DevelopsenseLogo

The End of Search as We Know It

Are you interested in learning about something on the Web? How about learning about my approach and my services, Rapid Software Testing? You could use a search engine to look it up. But there’s a problem; it’s ominous; and it goes way beyond Rapid Software Testing. It has consequences for the entire world of online search.

The problem came home to me on April 6, 2024. I had created a post on LinkedIn, and had included an image of the Rapid Software Testing Framework, a diagram developed by James Bach and me. Many people reposted my LinkedIn post (thank you to all who did). For economy, LinkedIn provided a low-resolution version of the image. One correspondent asked if a high-resolution version was available.

My immediate (and definitely uncharitable) reaction was that this was a lazy request. The devil on my shoulder wanted me to provide a snarky reply: “why not try typing ‘rapid software testing framework’ into a search engine, and get it yourself?”. Even worse, the devil suggested that I paste “rapid software testing framework” into lmgtfy.com (it stands for “Let Me Google That For You”). Bad devil! Doing that would be neither polite nor helpful, and after a moment the angel on my other shoulder prevailed.

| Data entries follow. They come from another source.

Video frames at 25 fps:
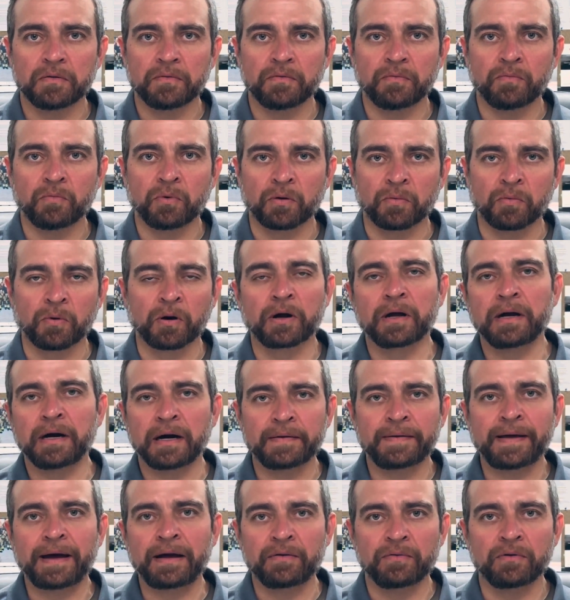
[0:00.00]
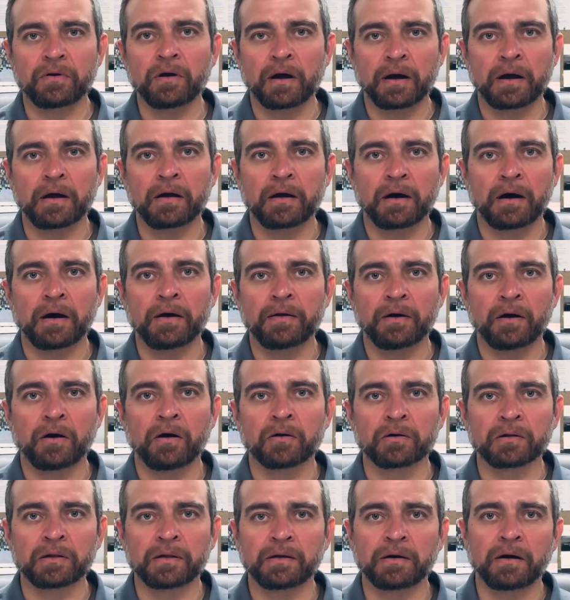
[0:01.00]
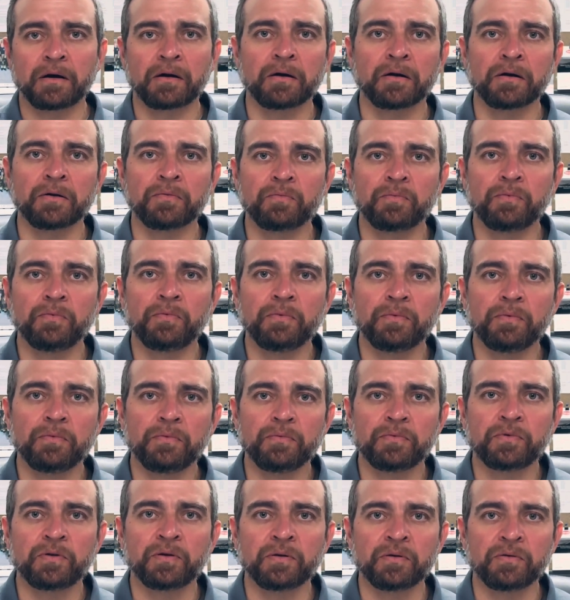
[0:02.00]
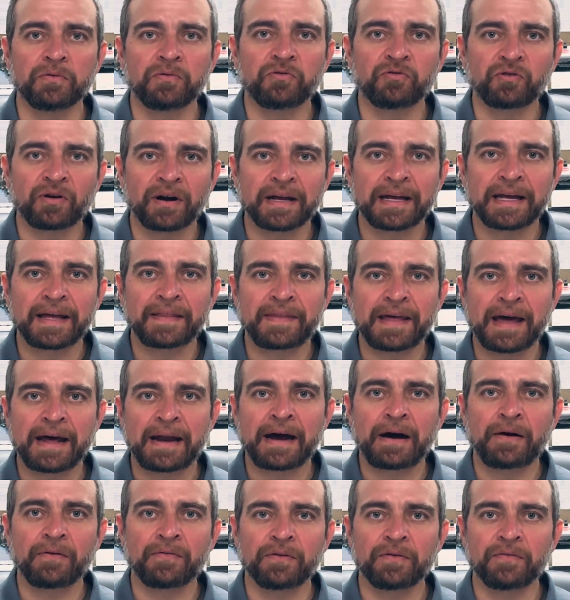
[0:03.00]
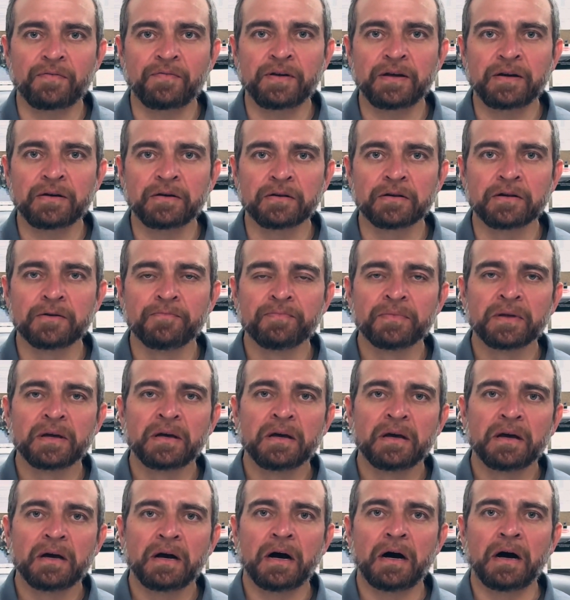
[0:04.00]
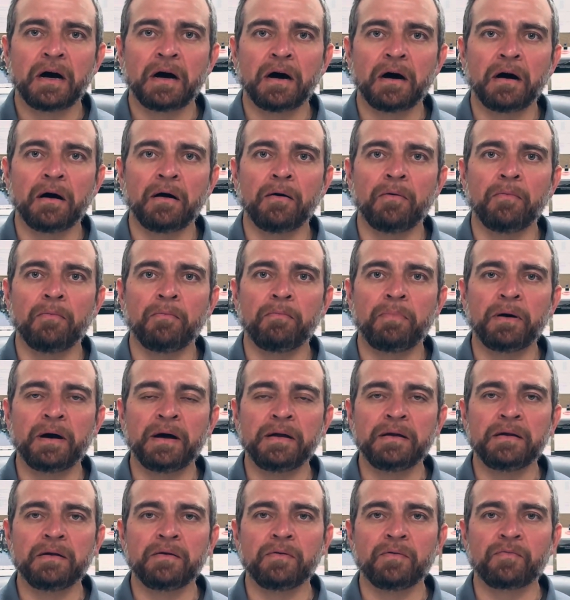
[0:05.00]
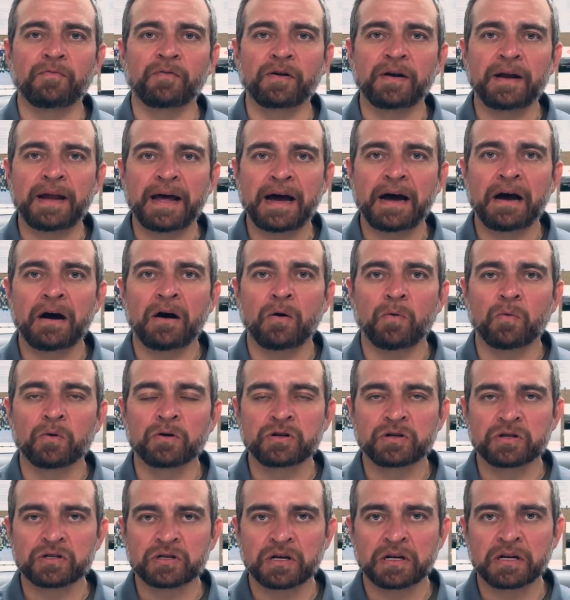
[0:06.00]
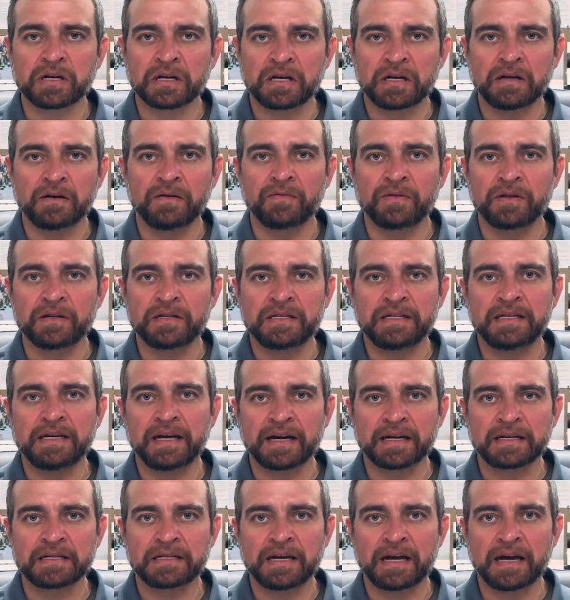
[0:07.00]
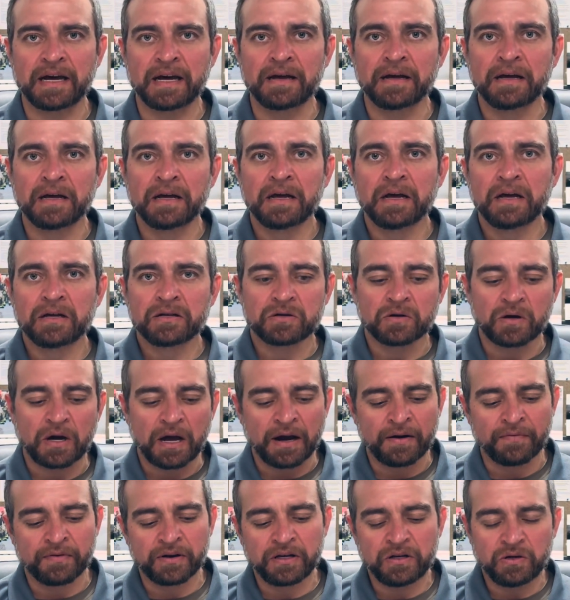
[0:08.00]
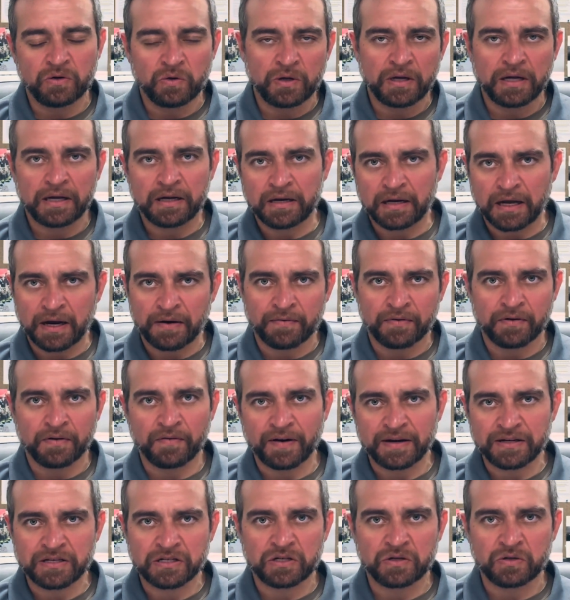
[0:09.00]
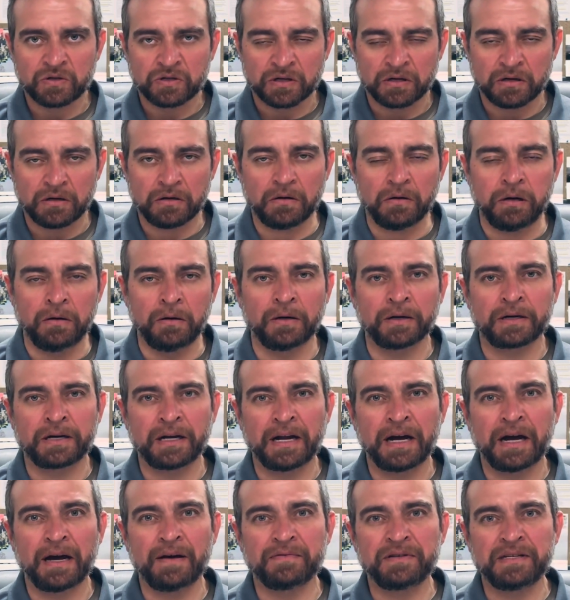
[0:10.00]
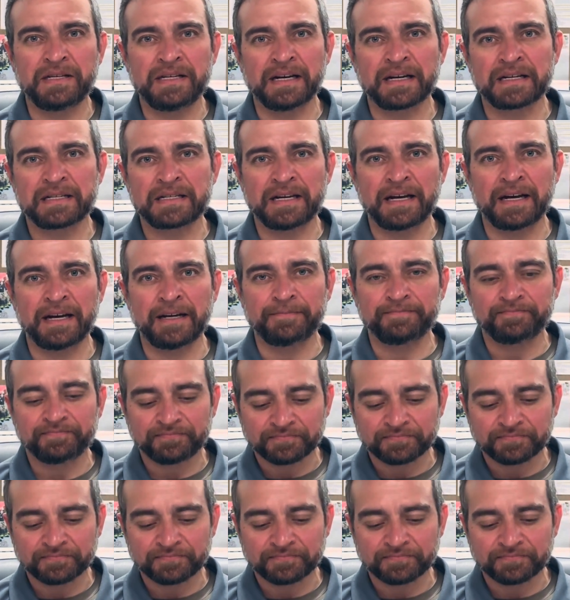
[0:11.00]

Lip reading: we're working on that on hard to try to get that out in the field. But for now, we're just going to give the TXA. So every unit, every rescue is going to have TXA.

I was on my iPad at the time. I was pretty sure I had created a keyboard shortcut that provided a link to the RST Framework diagram. Turns out I hadn’t; to help the fellow on LinkedIn, I get the link myself.  I typed ‘rapid software testing framework’ into DuckDuckGo. Here’s what I got.

Look over the links. The first few point to material from James Bach (satisfice.com), and from me (developsense.com), and from a site that we develop co-operatively (rapid-software-testing.com). There’s also a link to an interview with me. No problem there.

Mixed in with all that are links to pages that we didn’t produce, but that purport to talk about Rapid Software Testing. Bits of that material are marginally helpful and to some degree accurate. Some material provides attribution (but annoyingly, no references or links to the original sources; our stuff). Some of of the material is plagiarised. Some of it is spectacularly wrong and misleading.

The wrong stuff and misleading stuff gets pushed up in search results, above authentic, helpful and accurate material, because of various search engine optimization hacks. (I’m presenting the search results here as an image in the perhaps-vain hope that the bogus results will get less attention from search engines.)

This sort of thing not new. Plagiarism and SEO hacking have been happening and increasing for years. What’s new is that more and more of the wrong and misleading information about RST is obviously generated by Large Language Models (LLMs).

Getting authentic information about RST is getting more difficult, and SEO manipulation has been making it more difficult. That’s a problem for me, and maybe it’s a problem for you too. That’s not so great, but it’s only a symptom of something far more dark and dangerous. Getting facts about anything is getting more difficult, too, and that’s a problem for anyone using the Web. And the problem is about to explode in all of our faces, and it’s not at all clear — certainly not yet — how anyone can do anything about it.

Here’s the problem: LLMs are poised to destroy Web search as we know it.

Here’s how. The largest LLMs these days have been trained by vacuuming up data from the web and other sources of information on the internet. Using the text from the prompt and that huge body of training data, LLMs produce strings of text that are statistically plausible. As Rodney Brooks cogently says, they’re not designed, intrinsically, to produce output that is right; they’re designed to produce output that looks good.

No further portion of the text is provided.